At this point, I was supposed to be at work in 5 minutes. I was half-dressed, completely confused, and entirely certain that a cockroach had wandered in during the night and decided my prescription would be perfect for his elderly cockroach father.

I also was starting to feel like my apartment was getting unbearably stuffy and humid. A bead of sweat proceeded to roll down my forehead and land...on a lens. On my face.

On the glasses which I had apparently been wearing THE ENTIRE TIME.

You know what? I still have no idea when I put them on, since I definitely wasn’t wearing them in the shower. On the way to work (clocking in a whopping 30 minutes late), I periodically touched my face, still unable to believe that I was in possession of my glasses.

Clearly, both my brain and the fuse shut off simultaneously. And I’m starting to think I will never know what truly happened during those lost minutes.

Hey, have you seen my watch?

Never mind.

Tuesday, June 2, 2009

What a Drip

Soon after getting my iPhone, one of the first apps I downloaded was a white noise program. Among the 30-odd sounds engineered to lull you into a calmer state of being (including, and I'm completely serious, "Cat Purring" and "Hair Dryer Blowing"), my top five are:

  1. Running Water
  2. Heavy Rain
  3. Beach Waves
  4. Stream Water Flowing
  5. Running Shower

Sense a trend?

So, the other night I was watching television when I heard “…drip…drip…drip,” which I first identified as a leaky faucet. Not an alarming situation. However, that mild drip turned into the sound of someone pouring a glass of water, and then into a quickly-filling bathtub. Ever on alert, I sprung into action.

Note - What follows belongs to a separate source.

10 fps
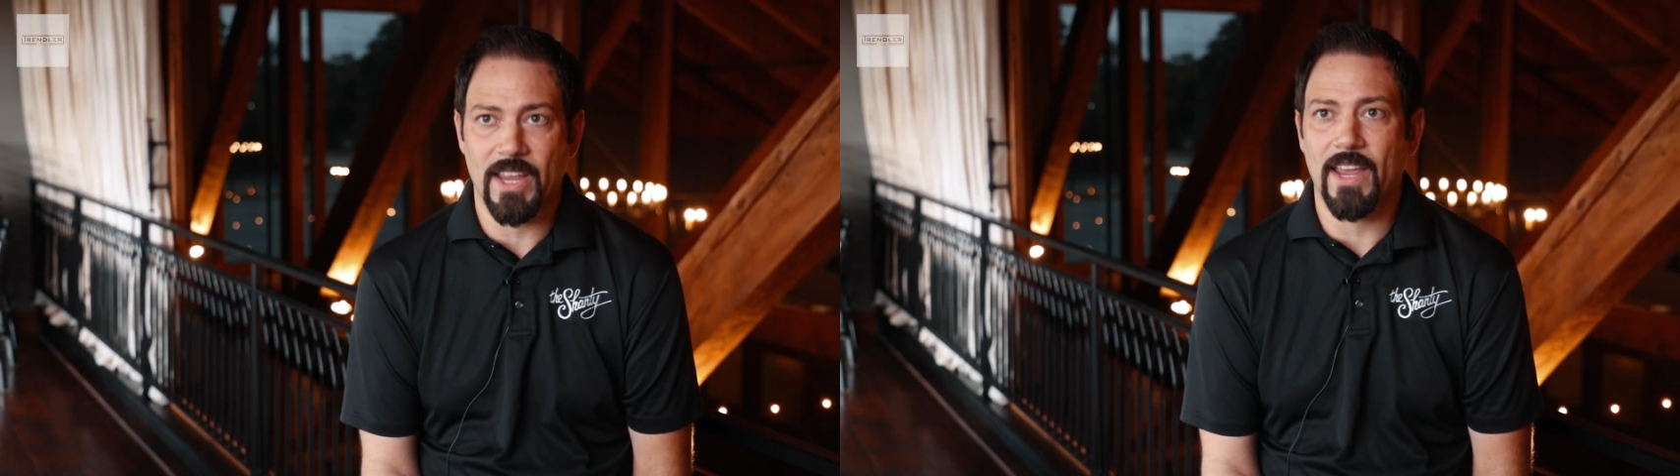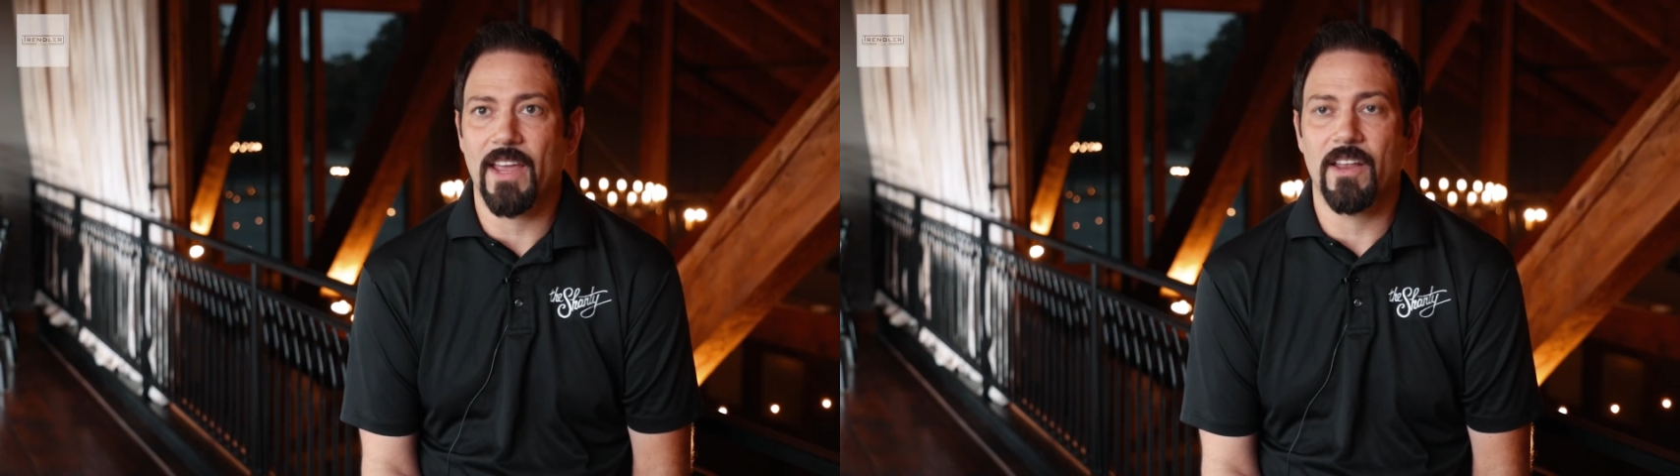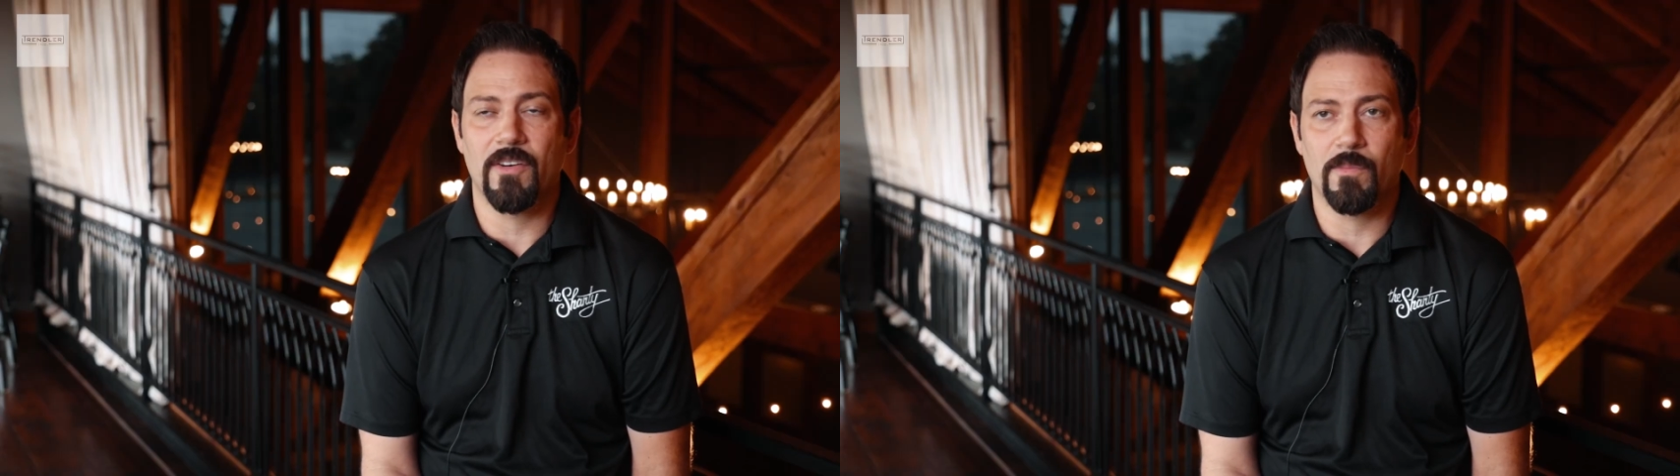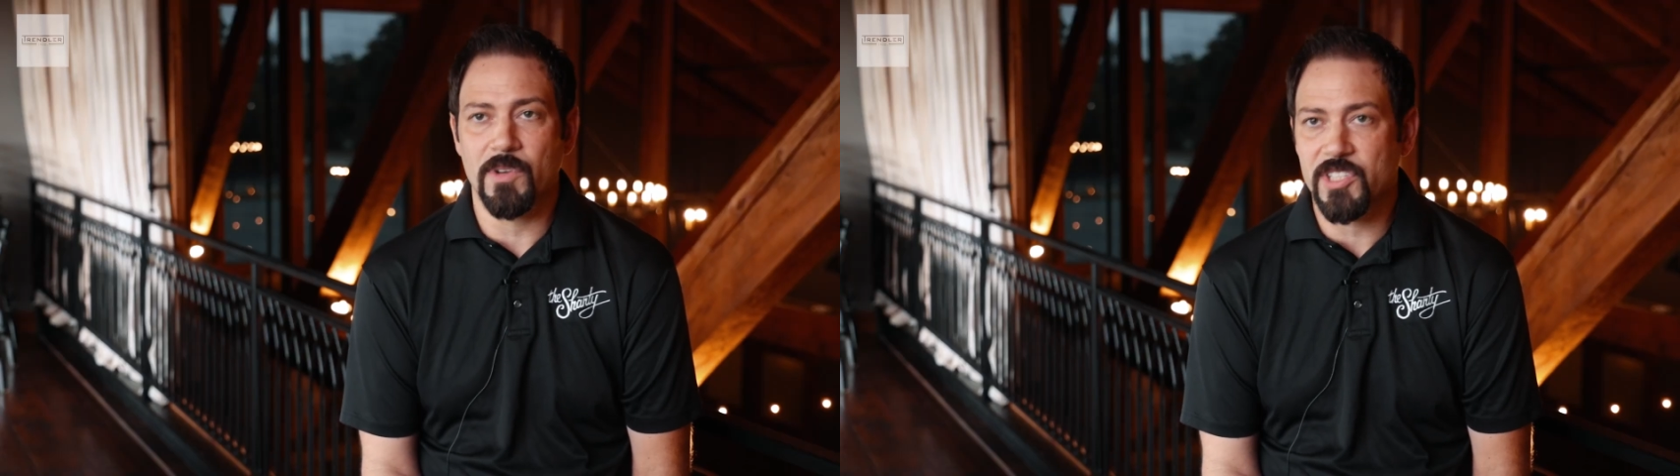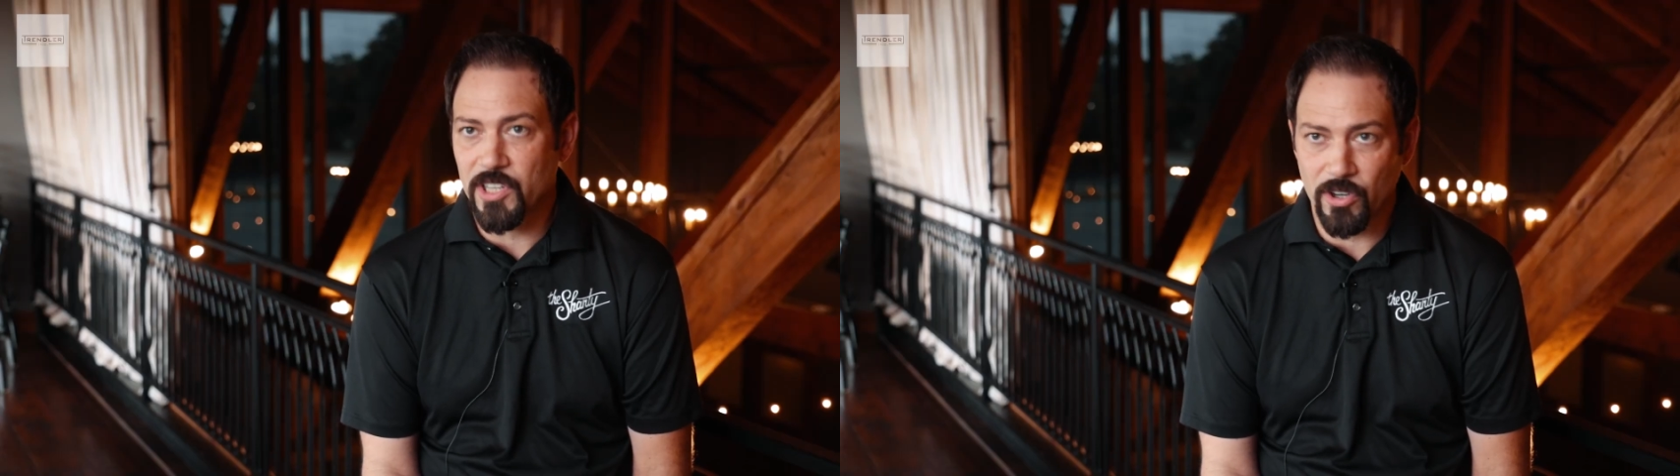and
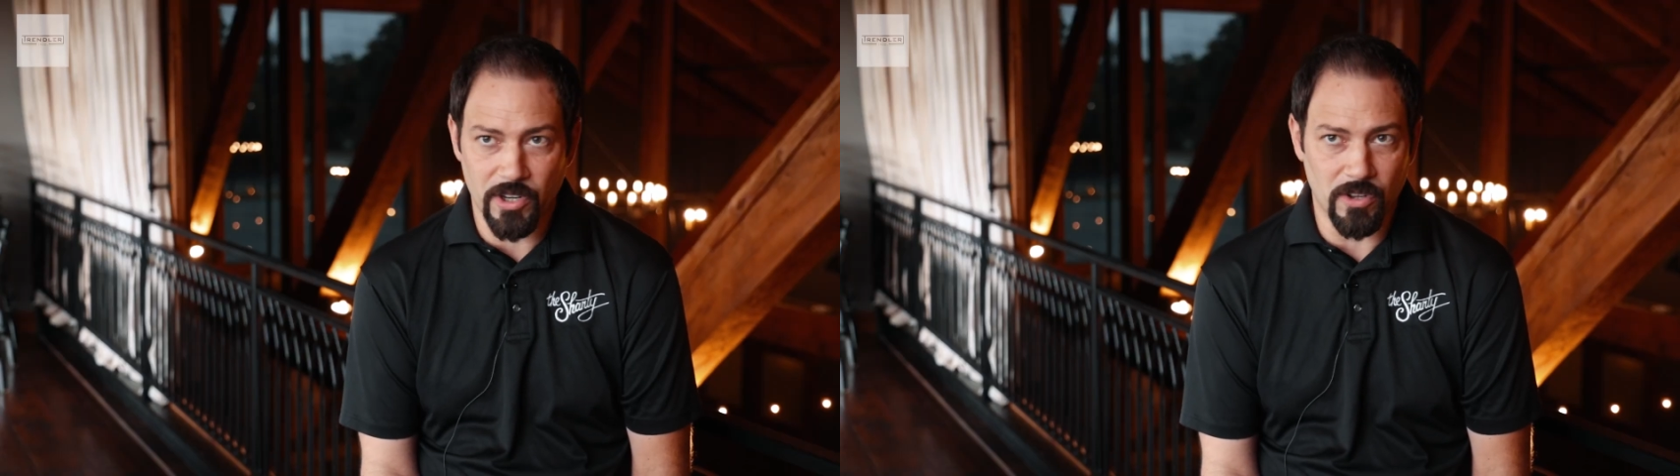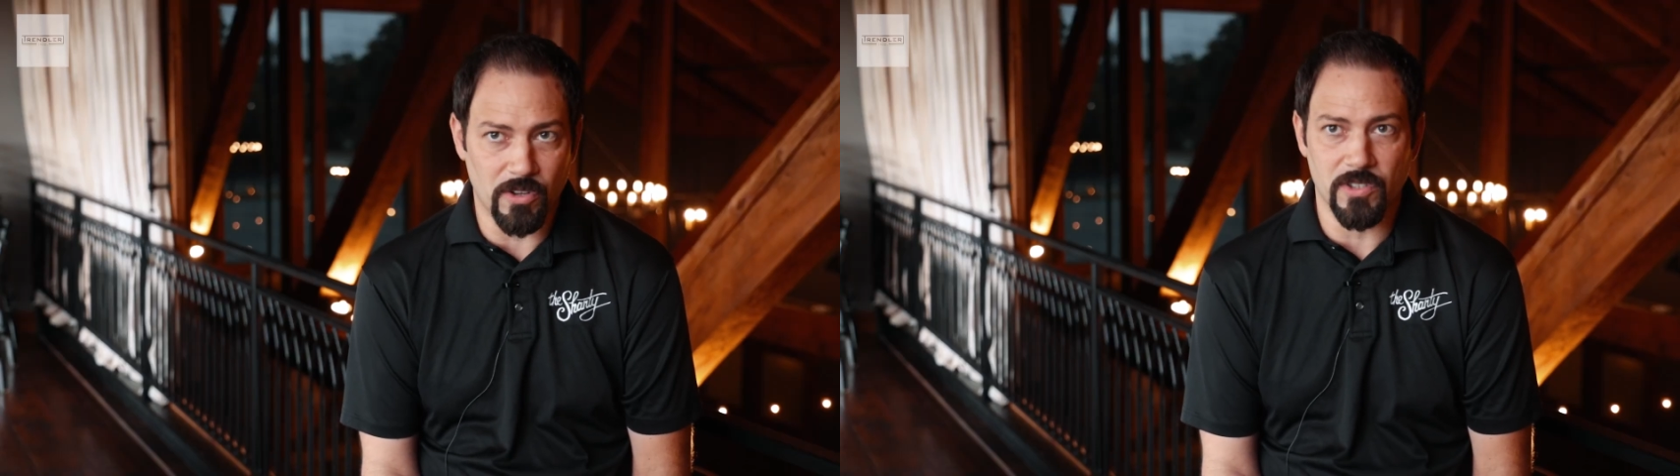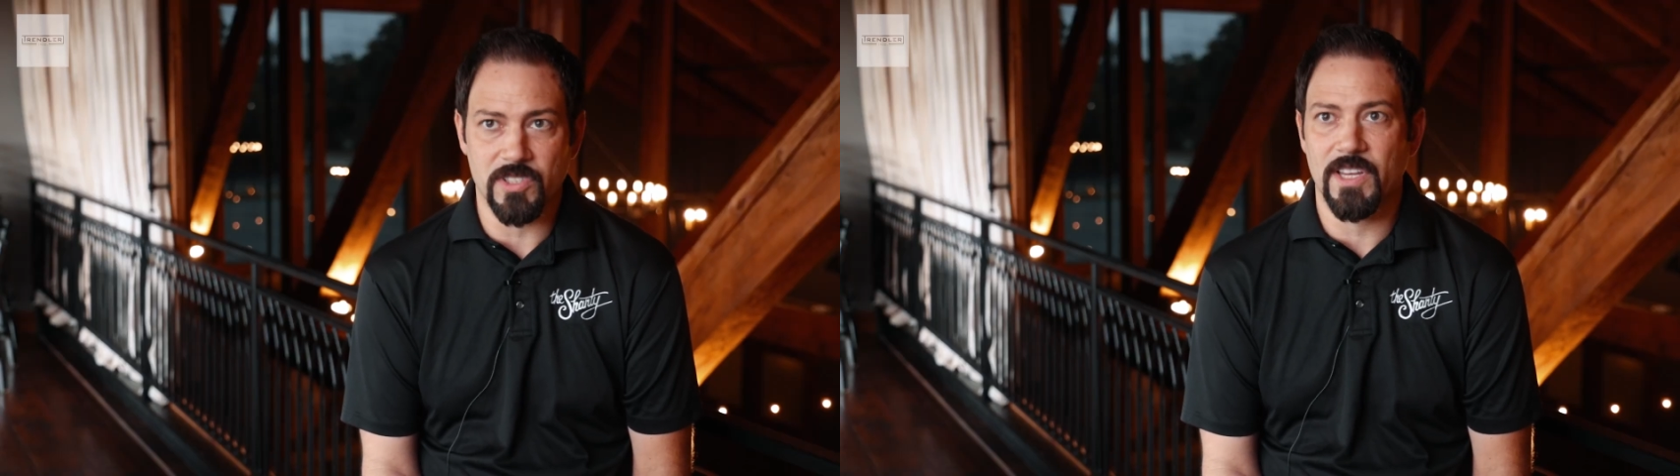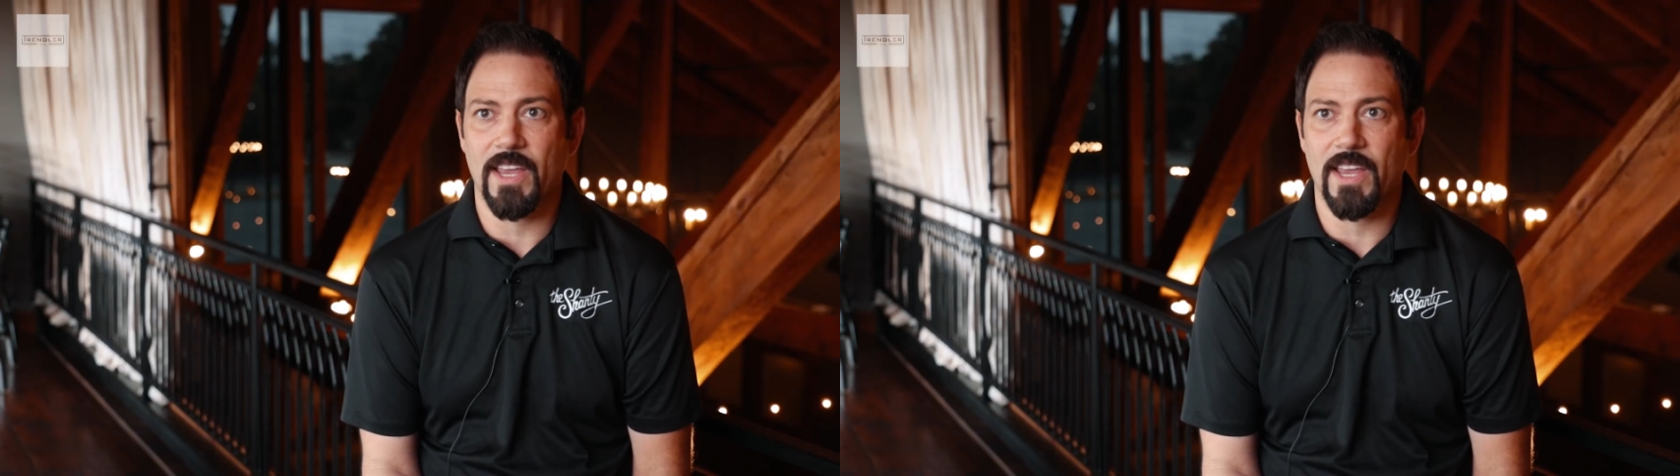materials,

I ran to check out what was going on and was startled to see my bathroom ceiling had turned into my own private Niagara Falls. Not so soothing. I started to gather my hand towels, robe and bath mat before realizing that they were already drenched and beyond salvation. (This was not the time for a “Leave No Towel Behind” policy.)

I was at the front door, about to run down to my super’s apartment, when I made a quick K-turn and headed back to my bedroom. It was almost 11 p.m. and I was in pajamas, foot loose and brassiere-free. But even in a plumbing emergency, I don’t take the girls out on the town without buckling them in – you know the saying, “Click it or ticket.” Well, let’s just say I’m a safe driver.

After that quick detour I hightailed it to the basement, where I found my super’s family gazing up at their ceiling. My super lives right below me, so the water had begun to make its way down. I quickly explained what was happening, and the super’s brother (who was filling in while the super was on vacation) followed me upstairs, along with his two sons. It didn’t take long for them to grasp the problem. The super’s brother ran to find the source of the water – a burst pipe, he thought – while the kids helped me assemble garbage cans to catch what water we could.

During the next few minutes, kids, teens and adults roamed in and out of my apartment. While the super’s brother was off exploring, his daughter kept me company. (She came up after the newly-installed basement ceiling hit her when it crumbled due to water damage.) We commiserated until her father returned.

Was it a burst pipe?

No, he said, it’s your upstairs neighbors. They wouldn’t let me in until I yelled that they had a burst pipe that I needed to fix. I opened the bathroom door and found five inches of water around the tub. They forgot they were running the bath.


Well, I was relieved that it wasn’t a burst pipe, but I was still vowing to give my upstairs neighbors the stink eye every time we passed in the hallway. (More difficult than it sounds – I’ve never seen them, and they don’t seem to open their front door.)

Thirty minutes later I was minus most of the water, after the super’s brother vacuumed it up, the paint was buckling on my plaster walls, and an ominous drip continued to torture me. I was also down two ceiling fixtures. They were filled to the rim with lovely brown water and had started slowly detaching due to the added weight. Here's the one in the hallway abutting my bathroom:

Isn’t that beautiful?

That night I eventually fell asleep to the dulcet sounds of “Frogs at Night.”